▶ [Supplied entries]:

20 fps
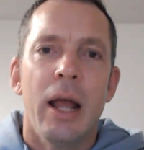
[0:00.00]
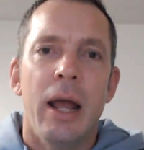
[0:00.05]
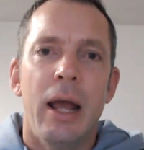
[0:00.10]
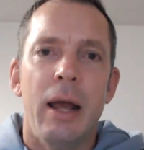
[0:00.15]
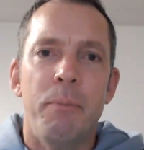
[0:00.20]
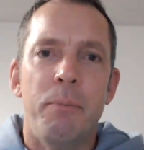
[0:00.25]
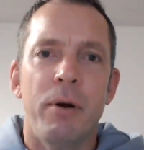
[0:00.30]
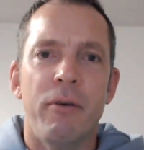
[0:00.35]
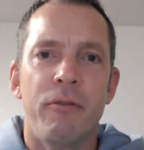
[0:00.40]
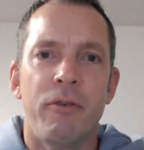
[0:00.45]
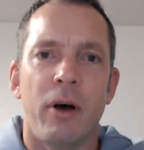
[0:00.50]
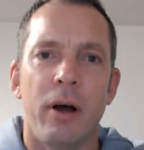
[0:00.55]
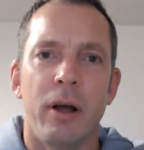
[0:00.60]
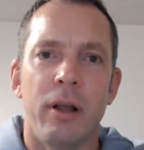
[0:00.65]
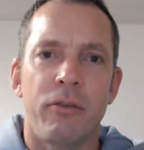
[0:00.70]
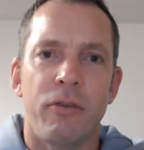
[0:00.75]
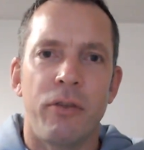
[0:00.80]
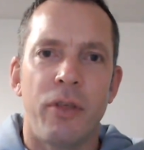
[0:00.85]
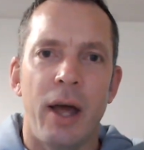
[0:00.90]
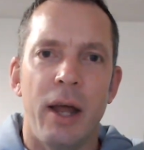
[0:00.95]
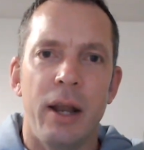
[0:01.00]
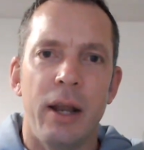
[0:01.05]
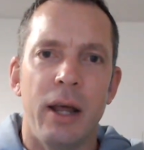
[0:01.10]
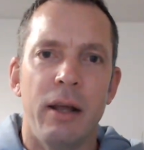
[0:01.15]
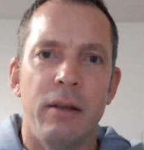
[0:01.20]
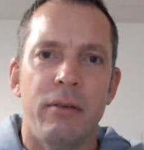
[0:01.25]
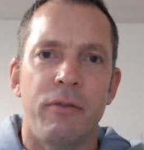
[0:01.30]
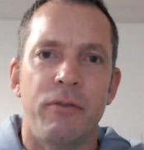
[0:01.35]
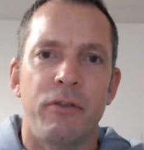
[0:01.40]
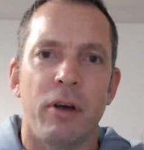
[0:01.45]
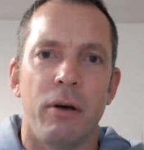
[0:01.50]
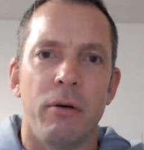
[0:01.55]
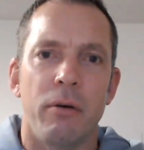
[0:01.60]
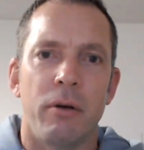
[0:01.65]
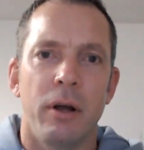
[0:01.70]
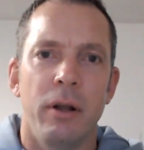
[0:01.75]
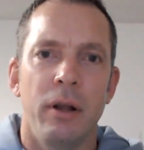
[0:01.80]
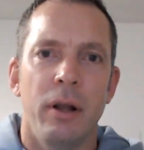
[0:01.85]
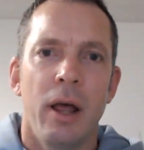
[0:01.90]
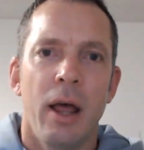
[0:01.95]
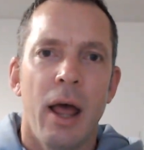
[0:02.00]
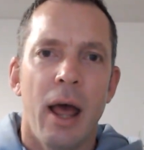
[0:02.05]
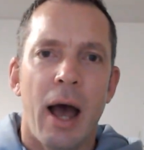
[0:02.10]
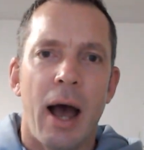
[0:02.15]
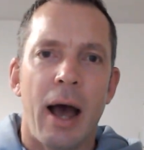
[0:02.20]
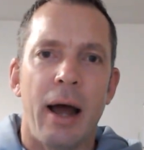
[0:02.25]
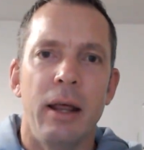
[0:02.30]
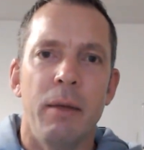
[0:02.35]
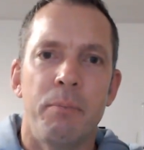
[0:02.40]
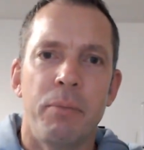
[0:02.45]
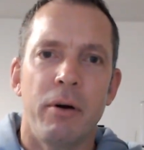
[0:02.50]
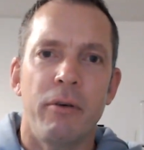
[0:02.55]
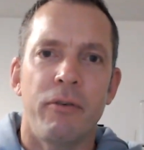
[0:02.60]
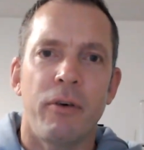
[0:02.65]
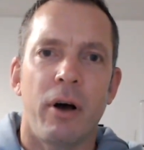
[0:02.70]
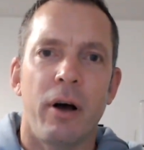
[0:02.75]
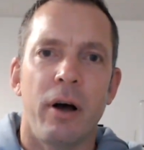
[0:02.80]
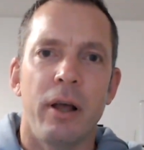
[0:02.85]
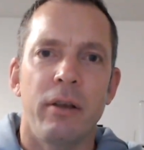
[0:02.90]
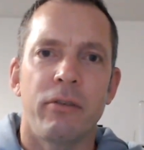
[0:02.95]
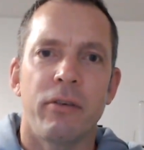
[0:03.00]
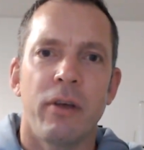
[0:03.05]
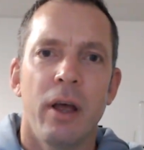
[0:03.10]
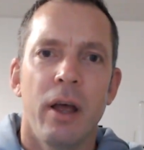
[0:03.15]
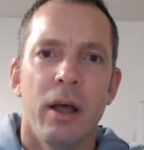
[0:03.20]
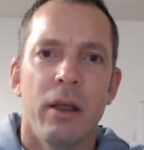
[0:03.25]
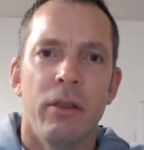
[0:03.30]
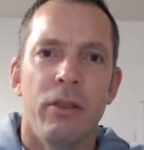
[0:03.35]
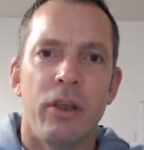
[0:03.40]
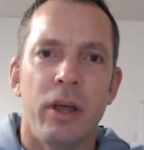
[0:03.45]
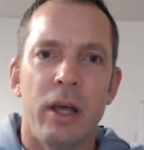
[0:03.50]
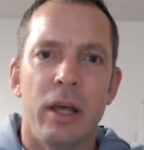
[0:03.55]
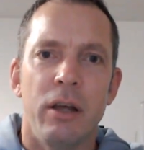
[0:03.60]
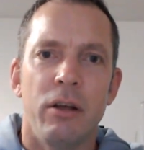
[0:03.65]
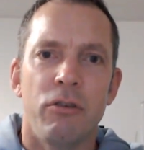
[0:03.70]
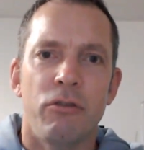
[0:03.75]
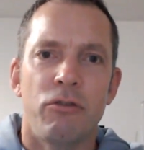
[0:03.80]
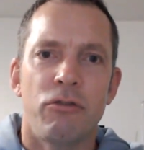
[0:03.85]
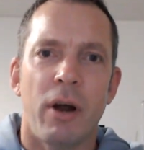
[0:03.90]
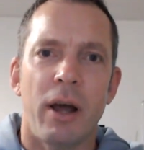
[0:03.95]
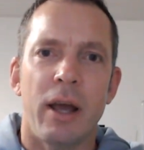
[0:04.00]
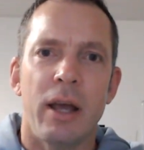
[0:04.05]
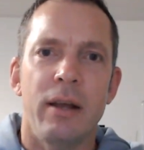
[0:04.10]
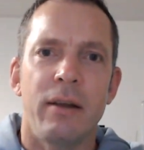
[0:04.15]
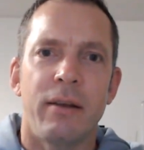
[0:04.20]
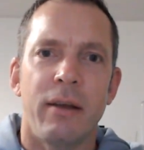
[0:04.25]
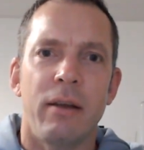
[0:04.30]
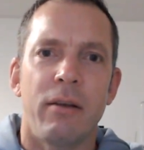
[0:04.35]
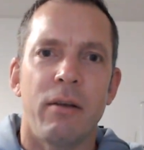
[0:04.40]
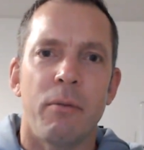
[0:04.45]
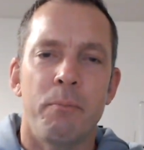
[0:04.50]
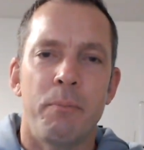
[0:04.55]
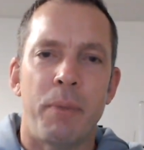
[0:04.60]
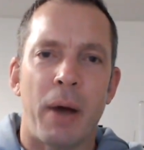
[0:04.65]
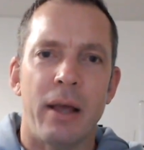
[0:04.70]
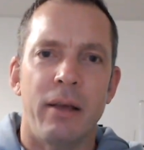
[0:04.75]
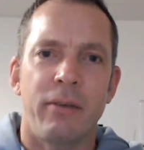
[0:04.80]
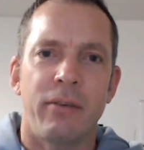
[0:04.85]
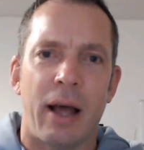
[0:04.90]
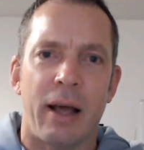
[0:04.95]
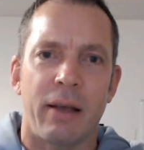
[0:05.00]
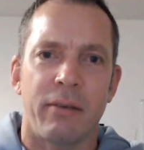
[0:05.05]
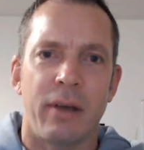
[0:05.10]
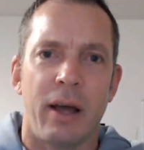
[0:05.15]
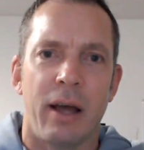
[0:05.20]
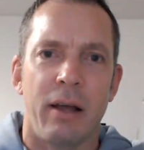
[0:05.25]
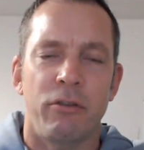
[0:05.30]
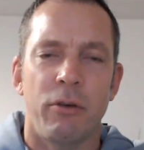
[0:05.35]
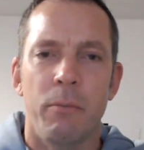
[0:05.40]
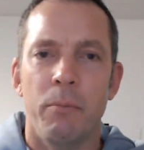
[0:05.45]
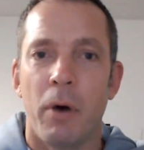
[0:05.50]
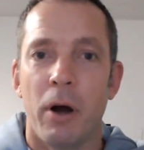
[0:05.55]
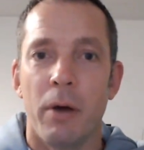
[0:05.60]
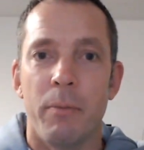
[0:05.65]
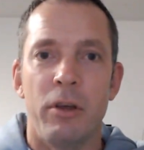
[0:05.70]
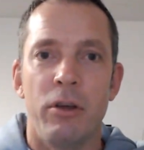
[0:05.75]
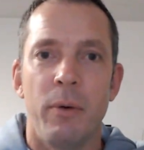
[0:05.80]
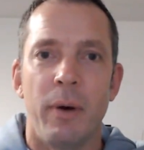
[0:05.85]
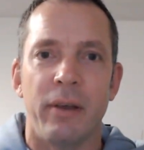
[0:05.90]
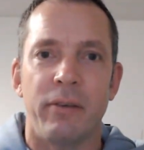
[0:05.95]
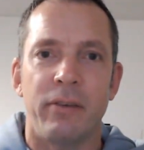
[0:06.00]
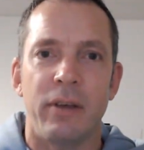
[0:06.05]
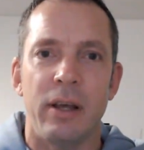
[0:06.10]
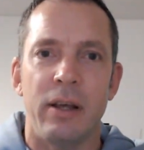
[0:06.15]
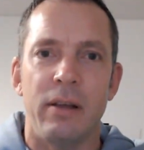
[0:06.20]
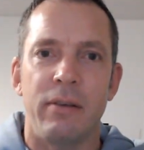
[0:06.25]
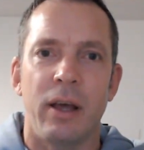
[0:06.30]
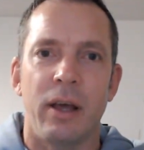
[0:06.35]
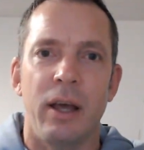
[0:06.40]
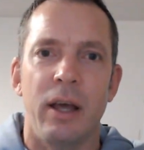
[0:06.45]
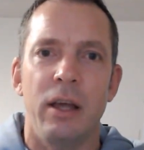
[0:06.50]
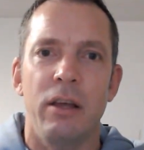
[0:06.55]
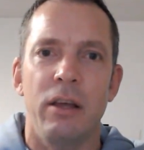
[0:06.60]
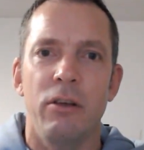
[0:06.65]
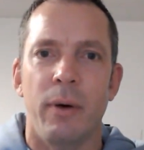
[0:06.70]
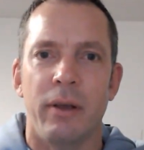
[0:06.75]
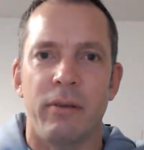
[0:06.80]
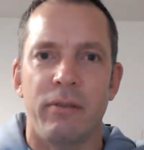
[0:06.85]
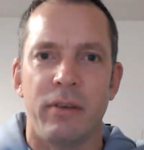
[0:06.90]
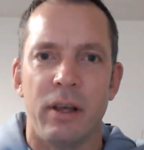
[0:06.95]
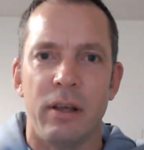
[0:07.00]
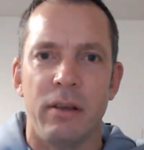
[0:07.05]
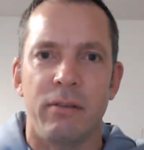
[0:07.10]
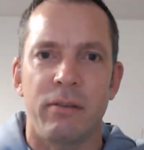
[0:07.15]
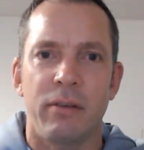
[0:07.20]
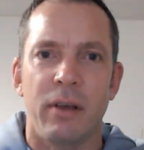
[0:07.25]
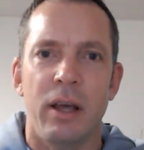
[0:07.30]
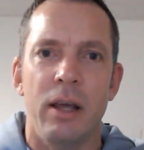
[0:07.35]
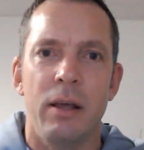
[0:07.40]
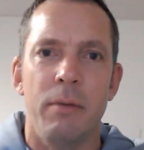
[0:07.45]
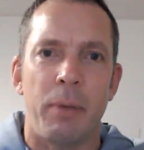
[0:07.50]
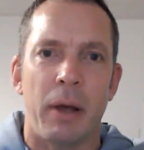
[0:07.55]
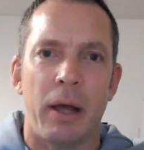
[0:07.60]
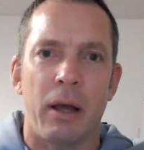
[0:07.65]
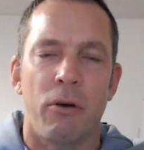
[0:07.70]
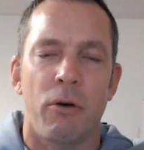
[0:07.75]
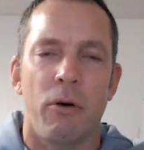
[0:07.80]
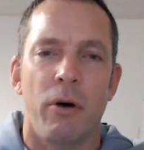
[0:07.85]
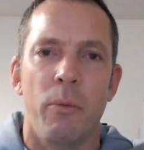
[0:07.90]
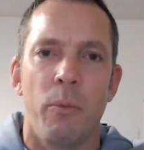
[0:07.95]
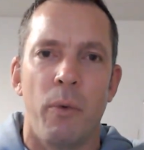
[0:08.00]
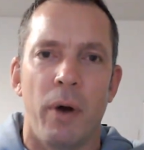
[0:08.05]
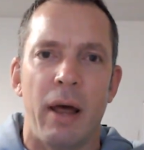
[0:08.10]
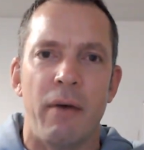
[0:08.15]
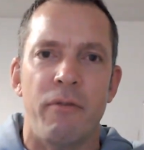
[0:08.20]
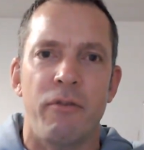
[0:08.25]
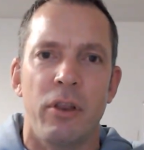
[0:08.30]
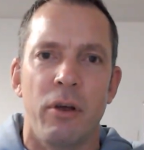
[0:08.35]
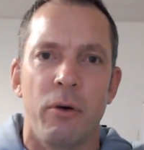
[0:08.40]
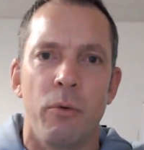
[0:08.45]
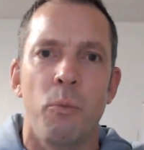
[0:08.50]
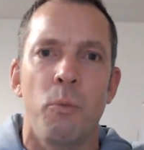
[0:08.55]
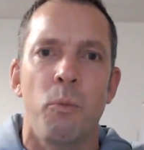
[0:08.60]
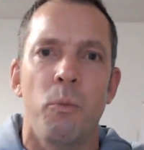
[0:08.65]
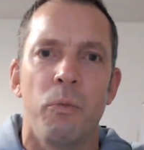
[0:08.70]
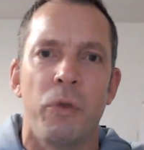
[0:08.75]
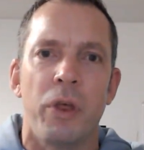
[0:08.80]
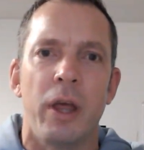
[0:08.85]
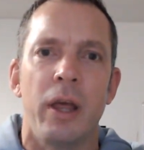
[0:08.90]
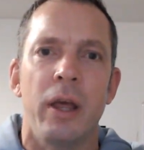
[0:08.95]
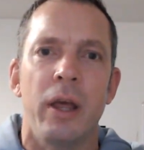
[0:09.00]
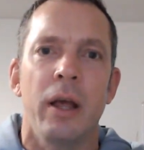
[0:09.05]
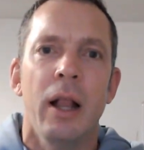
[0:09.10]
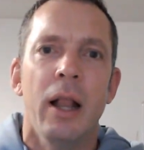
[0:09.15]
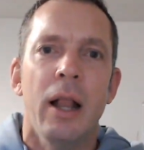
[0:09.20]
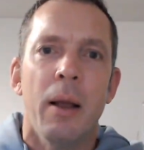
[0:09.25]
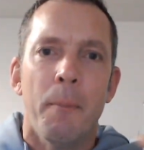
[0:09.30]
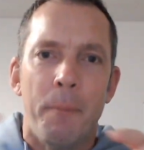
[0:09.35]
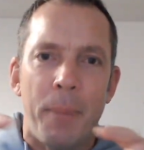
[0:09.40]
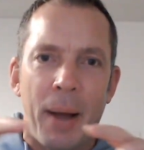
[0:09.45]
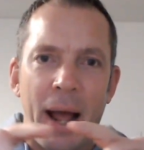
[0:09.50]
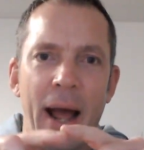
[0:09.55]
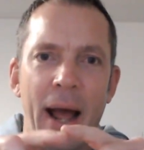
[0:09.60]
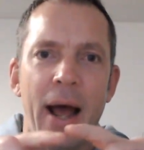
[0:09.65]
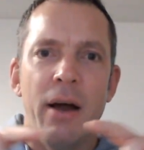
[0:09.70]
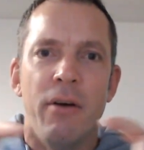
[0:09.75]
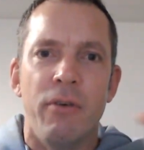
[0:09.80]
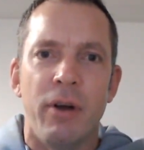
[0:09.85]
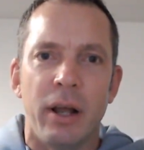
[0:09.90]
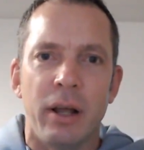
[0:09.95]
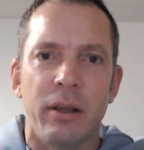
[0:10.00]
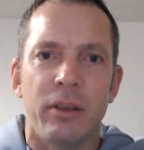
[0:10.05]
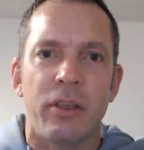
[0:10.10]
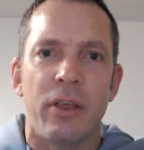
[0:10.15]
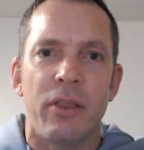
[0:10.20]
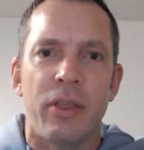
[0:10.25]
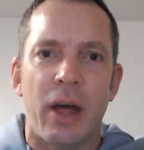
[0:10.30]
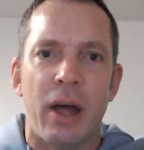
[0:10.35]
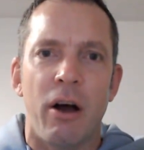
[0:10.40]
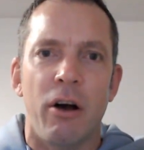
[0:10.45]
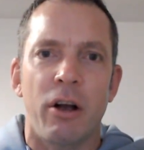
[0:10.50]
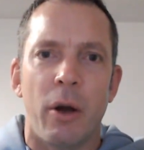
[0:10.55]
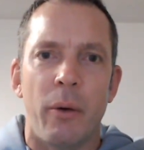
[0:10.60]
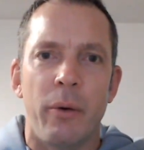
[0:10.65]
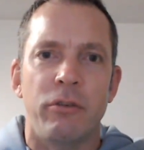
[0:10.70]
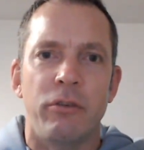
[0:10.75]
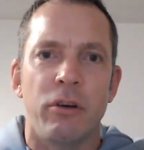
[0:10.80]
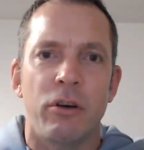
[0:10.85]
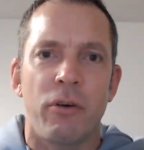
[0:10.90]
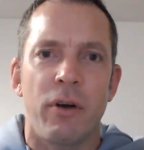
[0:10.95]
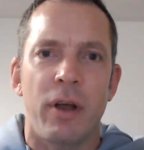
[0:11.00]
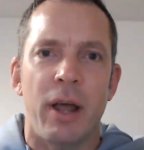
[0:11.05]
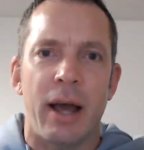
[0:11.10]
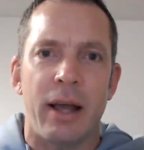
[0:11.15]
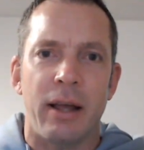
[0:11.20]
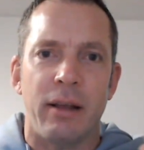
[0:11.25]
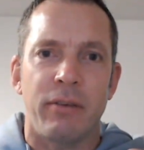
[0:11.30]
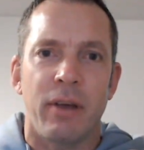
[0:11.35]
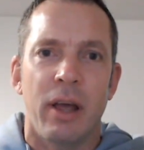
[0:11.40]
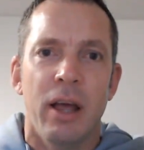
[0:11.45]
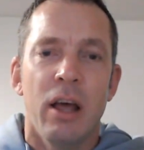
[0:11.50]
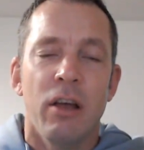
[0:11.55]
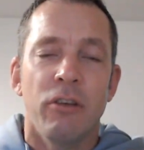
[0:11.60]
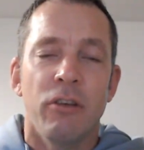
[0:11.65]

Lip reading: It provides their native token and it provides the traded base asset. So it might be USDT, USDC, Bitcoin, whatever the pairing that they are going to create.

▶ [Work instruction]: Would you restate all of the data above word for word, omitting the pictures?

▶ [Answer area]:
20 fps
[0:00.00]
[0:00.05]
[0:00.10]
[0:00.15]
[0:00.20]
[0:00.25]
[0:00.30]
[0:00.35]
[0:00.40]
[0:00.45]
[0:00.50]
[0:00.55]
[0:00.60]
[0:00.65]
[0:00.70]
[0:00.75]
[0:00.80]
[0:00.85]
[0:00.90]
[0:00.95]
[0:01.00]
[0:01.05]
[0:01.10]
[0:01.15]
[0:01.20]
[0:01.25]
[0:01.30]
[0:01.35]
[0:01.40]
[0:01.45]
[0:01.50]
[0:01.55]
[0:01.60]
[0:01.65]
[0:01.70]
[0:01.75]
[0:01.80]
[0:01.85]
[0:01.90]
[0:01.95]
[0:02.00]
[0:02.05]
[0:02.10]
[0:02.15]
[0:02.20]
[0:02.25]
[0:02.30]
[0:02.35]
[0:02.40]
[0:02.45]
[0:02.50]
[0:02.55]
[0:02.60]
[0:02.65]
[0:02.70]
[0:02.75]
[0:02.80]
[0:02.85]
[0:02.90]
[0:02.95]
[0:03.00]
[0:03.05]
[0:03.10]
[0:03.15]
[0:03.20]
[0:03.25]
[0:03.30]
[0:03.35]
[0:03.40]
[0:03.45]
[0:03.50]
[0:03.55]
[0:03.60]
[0:03.65]
[0:03.70]
[0:03.75]
[0:03.80]
[0:03.85]
[0:03.90]
[0:03.95]
[0:04.00]
[0:04.05]
[0:04.10]
[0:04.15]
[0:04.20]
[0:04.25]
[0:04.30]
[0:04.35]
[0:04.40]
[0:04.45]
[0:04.50]
[0:04.55]
[0:04.60]
[0:04.65]
[0:04.70]
[0:04.75]
[0:04.80]
[0:04.85]
[0:04.90]
[0:04.95]
[0:05.00]
[0:05.05]
[0:05.10]
[0:05.15]
[0:05.20]
[0:05.25]
[0:05.30]
[0:05.35]
[0:05.40]
[0:05.45]
[0:05.50]
[0:05.55]
[0:05.60]
[0:05.65]
[0:05.70]
[0:05.75]
[0:05.80]
[0:05.85]
[0:05.90]
[0:05.95]
[0:06.00]
[0:06.05]
[0:06.10]
[0:06.15]
[0:06.20]
[0:06.25]
[0:06.30]
[0:06.35]
[0:06.40]
[0:06.45]
[0:06.50]
[0:06.55]
[0:06.60]
[0:06.65]
[0:06.70]
[0:06.75]
[0:06.80]
[0:06.85]
[0:06.90]
[0:06.95]
[0:07.00]
[0:07.05]
[0:07.10]
[0:07.15]
[0:07.20]
[0:07.25]
[0:07.30]
[0:07.35]
[0:07.40]
[0:07.45]
[0:07.50]
[0:07.55]
[0:07.60]
[0:07.65]
[0:07.70]
[0:07.75]
[0:07.80]
[0:07.85]
[0:07.90]
[0:07.95]
[0:08.00]
[0:08.05]
[0:08.10]
[0:08.15]
[0:08.20]
[0:08.25]
[0:08.30]
[0:08.35]
[0:08.40]
[0:08.45]
[0:08.50]
[0:08.55]
[0:08.60]
[0:08.65]
[0:08.70]
[0:08.75]
[0:08.80]
[0:08.85]
[0:08.90]
[0:08.95]
[0:09.00]
[0:09.05]
[0:09.10]
[0:09.15]
[0:09.20]
[0:09.25]
[0:09.30]
[0:09.35]
[0:09.40]
[0:09.45]
[0:09.50]
[0:09.55]
[0:09.60]
[0:09.65]
[0:09.70]
[0:09.75]
[0:09.80]
[0:09.85]
[0:09.90]
[0:09.95]
[0:10.00]
[0:10.05]
[0:10.10]
[0:10.15]
[0:10.20]
[0:10.25]
[0:10.30]
[0:10.35]
[0:10.40]
[0:10.45]
[0:10.50]
[0:10.55]
[0:10.60]
[0:10.65]
[0:10.70]
[0:10.75]
[0:10.80]
[0:10.85]
[0:10.90]
[0:10.95]
[0:11.00]
[0:11.05]
[0:11.10]
[0:11.15]
[0:11.20]
[0:11.25]
[0:11.30]
[0:11.35]
[0:11.40]
[0:11.45]
[0:11.50]
[0:11.55]
[0:11.60]
[0:11.65]

Lip reading: It provides their native token and it provides the traded base asset. So it might be USDT, USDC, Bitcoin, whatever the pairing that they are going to create.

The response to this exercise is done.